[Saved data entries]
::::::::::
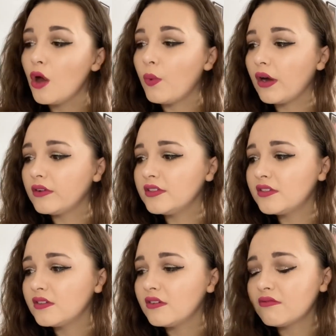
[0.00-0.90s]

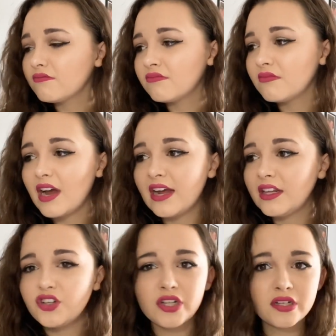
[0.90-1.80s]
Whereas I
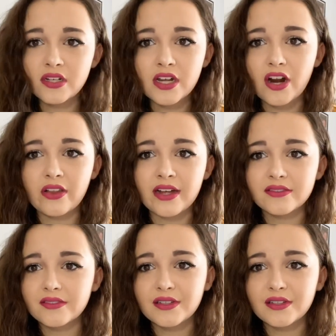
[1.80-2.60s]
literally didn't care less.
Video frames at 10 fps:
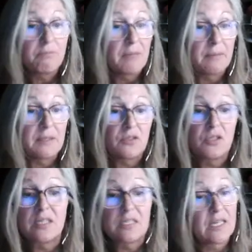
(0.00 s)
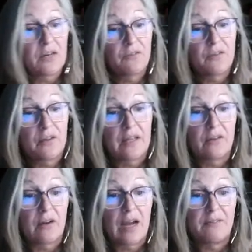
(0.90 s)
maybe because they don't feel like
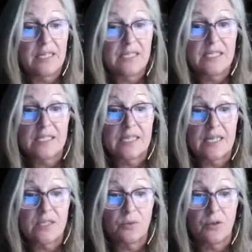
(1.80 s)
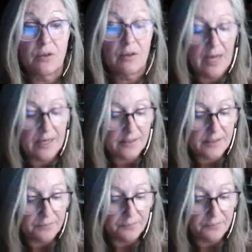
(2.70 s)
they're having any success with their clients.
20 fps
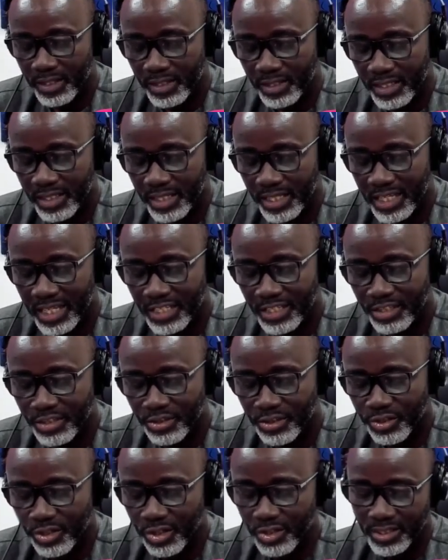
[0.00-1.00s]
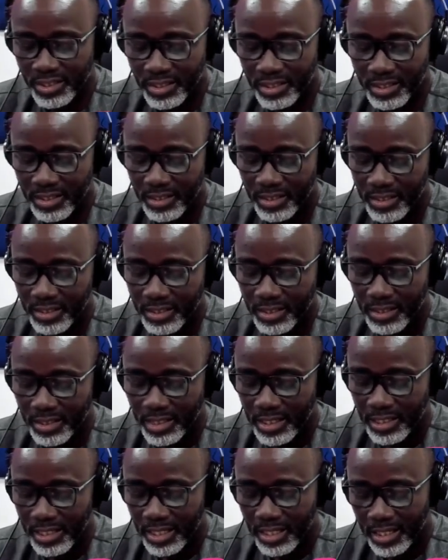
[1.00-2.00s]
the learning theories
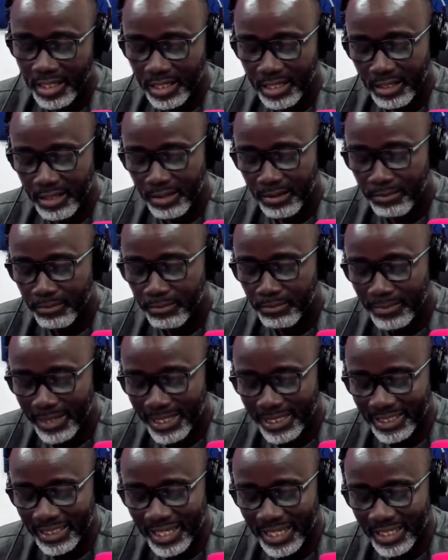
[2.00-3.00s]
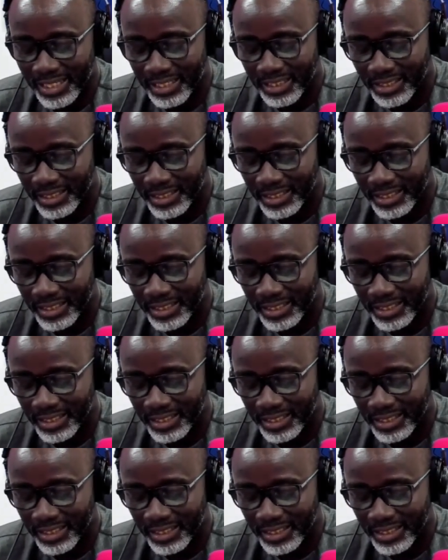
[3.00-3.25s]
matter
::::::::::
Once the pictures are set aside, transcribe the remaining lines above exactly.

[0.00-0.90s]

[0.90-1.80s]
Whereas I
[1.80-2.60s]
literally didn't care less.
Video frames at 10 fps:
(0.00 s)
(0.90 s)
maybe because they don't feel like
(1.80 s)
(2.70 s)
they're having any success with their clients.
20 fps
[0.00-1.00s]
[1.00-2.00s]
the learning theories
[2.00-3.00s]
[3.00-3.25s]
matter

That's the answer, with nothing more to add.